Alle sollten sich angesprochen fühlen

Nicht nur die Strafen für Täterinnen und Täter müssen verschärft werden, auch eine nachgewiesene Mitwisserschaft hart zu bestrafen, ist unerlässlich. Dazu ist es allerdings erforderlich, die Strukturen auszubauen oder zu schaffen, in denen man anonym Verdachtsfälle zur Anzeige bringen kann. Gleichzeitig müssen diese Strukturen Mechanismen beinhalten, die Menschen vor falschen Verdächtigungen schützen – auch das gibt es bekanntlich.

So wie öffentlicher Druck nötig war, um Ministerin Lambrecht zum Handeln zu bewegen, ist öffentlicher Druck nötig, um einen Mentalitätswandel in der Gesellschaft zu forcieren. Diesen Druck können wir nur ausüben, wenn wir den Mut und die Kraft aufbringen, uns dem Thema zu stellen und die erschütternden Verbrechen vor unserer Nase offen und laut anzusprechen. Die inzwischen regelmäßige und hartnäckige Thematisierung von sexualisierter Gewalt gegen Kinder in den Medien sorgt bereits für die dafür nötige Verunsicherung.

Auch mich hat sie gezwungen, sich – wieder einmal – mit dem Thema auseinanderzusetzen.
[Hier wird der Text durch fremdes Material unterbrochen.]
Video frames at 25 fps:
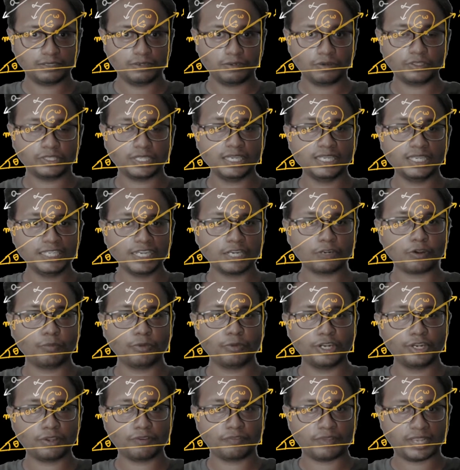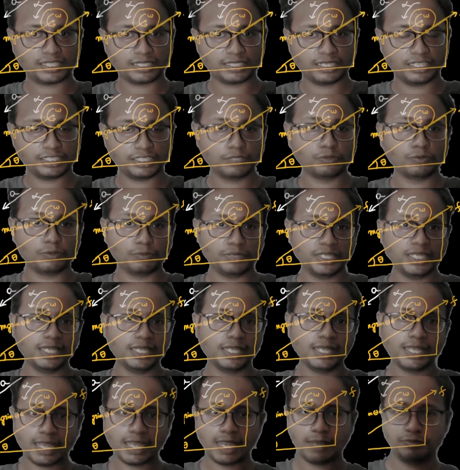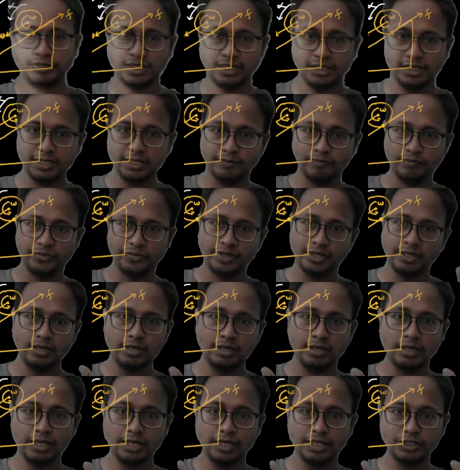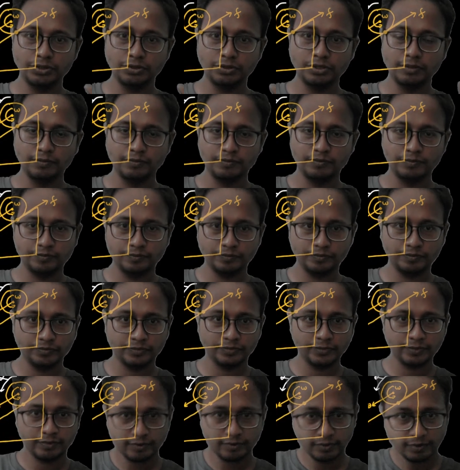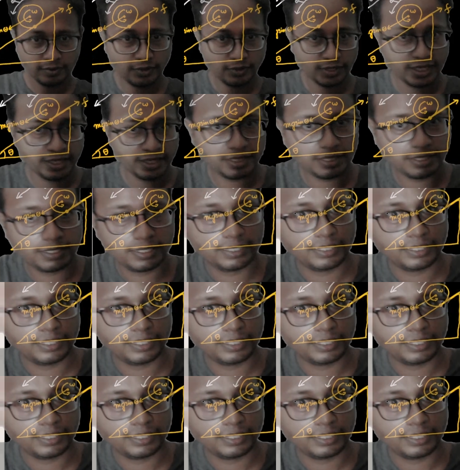or the linear component of acceleration would be absent. Understood? Okay,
Denn wie jeder fürsorgliche Mensch will ich nicht, dass Kinder Kontakt zu vorbestraften Sexualstraftätern haben oder auch nur von solchen Menschen beobachtet werden. Das Thema "Kindesmissbrauch" massiv an die Öffentlichkeit zu zerren, kann somit ein wichtiger Schritt sein: Alle Journalistinnen und Journalisten, Politikerinnen und Politiker, Behörden, Vereine, Schulen sollten sich hier angesprochen fühlen.
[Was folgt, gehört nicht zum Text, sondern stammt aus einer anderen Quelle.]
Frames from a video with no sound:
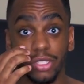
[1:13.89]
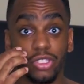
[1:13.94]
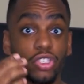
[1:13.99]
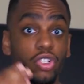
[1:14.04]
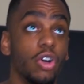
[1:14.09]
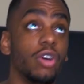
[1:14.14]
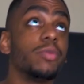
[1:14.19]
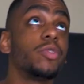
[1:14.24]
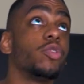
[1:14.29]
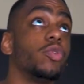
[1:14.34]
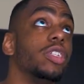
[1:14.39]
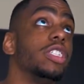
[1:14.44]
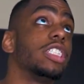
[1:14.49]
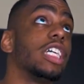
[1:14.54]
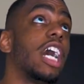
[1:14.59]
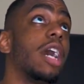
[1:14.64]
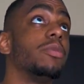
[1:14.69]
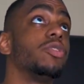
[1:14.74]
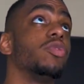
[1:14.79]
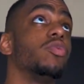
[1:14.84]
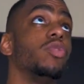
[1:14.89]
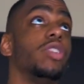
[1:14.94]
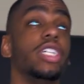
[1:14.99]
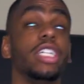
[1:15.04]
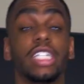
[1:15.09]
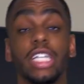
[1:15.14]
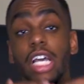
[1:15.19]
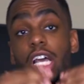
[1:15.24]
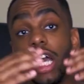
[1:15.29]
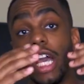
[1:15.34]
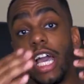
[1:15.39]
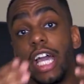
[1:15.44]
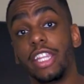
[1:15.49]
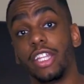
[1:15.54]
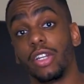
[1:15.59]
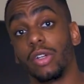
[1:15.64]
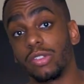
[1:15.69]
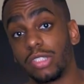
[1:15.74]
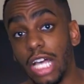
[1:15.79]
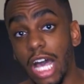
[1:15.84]
Do them 3 times a week, and
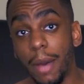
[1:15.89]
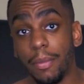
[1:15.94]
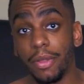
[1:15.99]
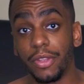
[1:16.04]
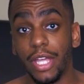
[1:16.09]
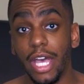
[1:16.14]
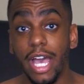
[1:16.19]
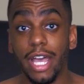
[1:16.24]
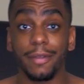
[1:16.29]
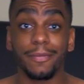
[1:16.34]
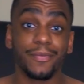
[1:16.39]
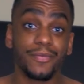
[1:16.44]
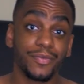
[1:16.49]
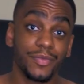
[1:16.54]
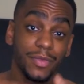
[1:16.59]
then on top of that,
Ähnlich wie wir es inzwischen aus der Antirassismusarbeit kennen, sollten wir dabei Betroffene sprechen lassen (wenn sie können und mögen). Wir sollten ihnen mehr zuhören und fragen, wie wir als Gesellschaft besser reagieren können. Worauf wir achten sollten und wie wir Opfer sexueller Gewalt besser auffangen und unterstützen. "Marco" und "Sven" beschreiben ihren vielleicht wichtigsten Rat so: "Wer das Schweigen bricht, bricht die Macht der Täter."